Tuesday 16 August 2011

The Tea Party's budget

Over the weekend, the town of Ames, Iowa held a straw poll to see who would lead as the early contender for the Republican Presidential nomination in next year’s election. Out of the ten candidates who put their names forward, it was the fiery Congresswoman Michelle Bachmann, who won the poll slightly ahead of Texas’s Ron Paul. Historically the result has been insignificant, in 2008 Mitt Romney won here only to lose the caucuses to Mike Huckabee and the eventual candidate John McCain. So as the electioneering and rhetoric begins are we still any closer to understanding what the Republicans will bring and whether they will make a challenge to President Obama.

The debacle over the American debt crisis was an embarrassment to the American economy leading to its credit downgrading from Triple A status to AA plus by the ratings agency Standard and Poor (S&P). It highlighted the toxic brinkmanship within Congress, particularly from the Republican controlled House of Representatives but also reflected on President Obama’s weakness to negotiate. Many critics say that the continuous sluggish growth, high unemployment and ineffectiveness of the stimulus package has meant that a well-packaged economic policy from the Republicans could pose a threat to Mr Obama in next year’s poll.

Yet the Republicans will continue to struggle until they are able to compensate over the power struggle held by the Tea Party. Vice-President Joe Biden allegedly called them ‘terrorists’ in the budget negotiations over the budget ceiling. Though strong in its meaning, perhaps he had a point. During the Presidency of George W. Bush, the budget ceiling rose on five separate occasions, two full- scale combat missions launched and Medicare extended, all at a great cost. Under Obama: operations have ended in Iraq and heightened in Afghanistan (partially in Libya), extensive reforms of healthcare to the poor, young and unemployed and at the same time no tax rises. Yet the Republicans see the raising of the debt ceiling as outrageous. America has a cultural issue of spending and consumerism that needs addressing, but the political wrestling over a possible default showed how unrealistic the Tea Party is behaving.

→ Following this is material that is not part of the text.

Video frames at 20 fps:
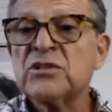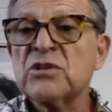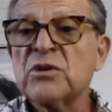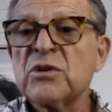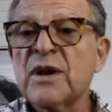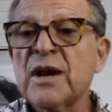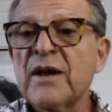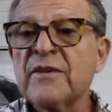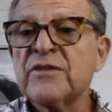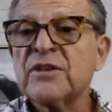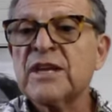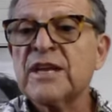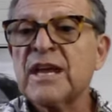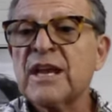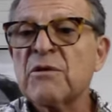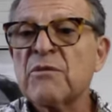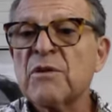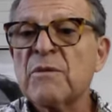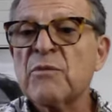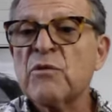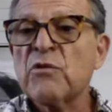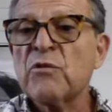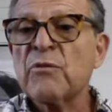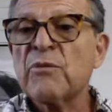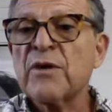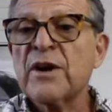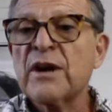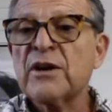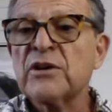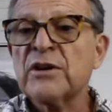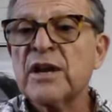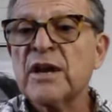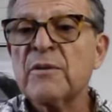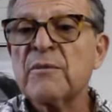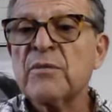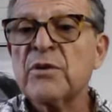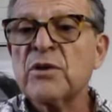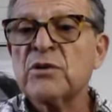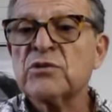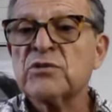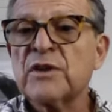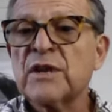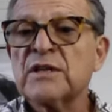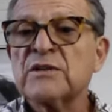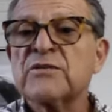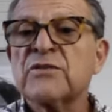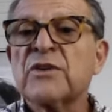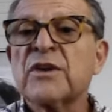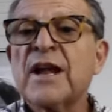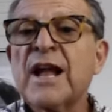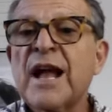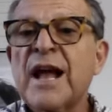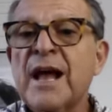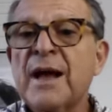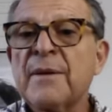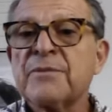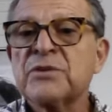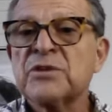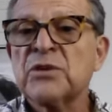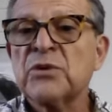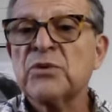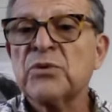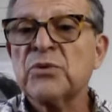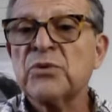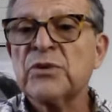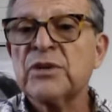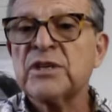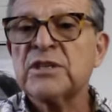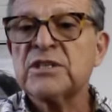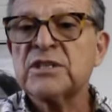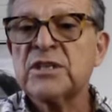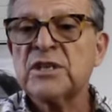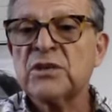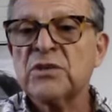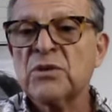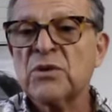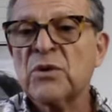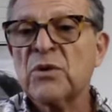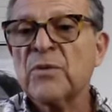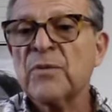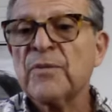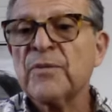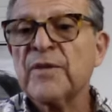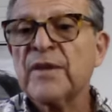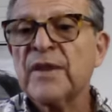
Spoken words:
do you have to get it removed prior to embryo transfer? Absolutely, Cito.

The Republicans will continue to sneer at the liberal elite that hold sway within the Democratic Party and enforce its tough talking on anti-abortion, gun control, evolution, loose interpretation of the Constitution and water fluoridisation, yet its fiscal and economic policies continue to fall out of line. Romney, the Mormon former Governor of Massachusetts, extended health care and introduced real term tax rises; yet this is a policy he isn’t talking about because it bears resemblance to that of Mr Obama’s. Mrs Bachmann, a trained tax attorney, has credentials but appears to be playing to the crowd that desperately loves her social conservatism and doppelganger, Sarah Palin. Rick Perry, the Governor of Texas (a la George W. Bush) and newcomer into the race, has cleared the State’s debt and has kept taxes low (though critics will point to high oil prices) though whether he can adapt his methods to the entire country is another question.

These polls have no real significance and ultimately play a role in raising funds for the candidates. The tough talking will continue to flourish between all candidates, yet until one of them can conceive a viable economic plan then it isn’t worth listening.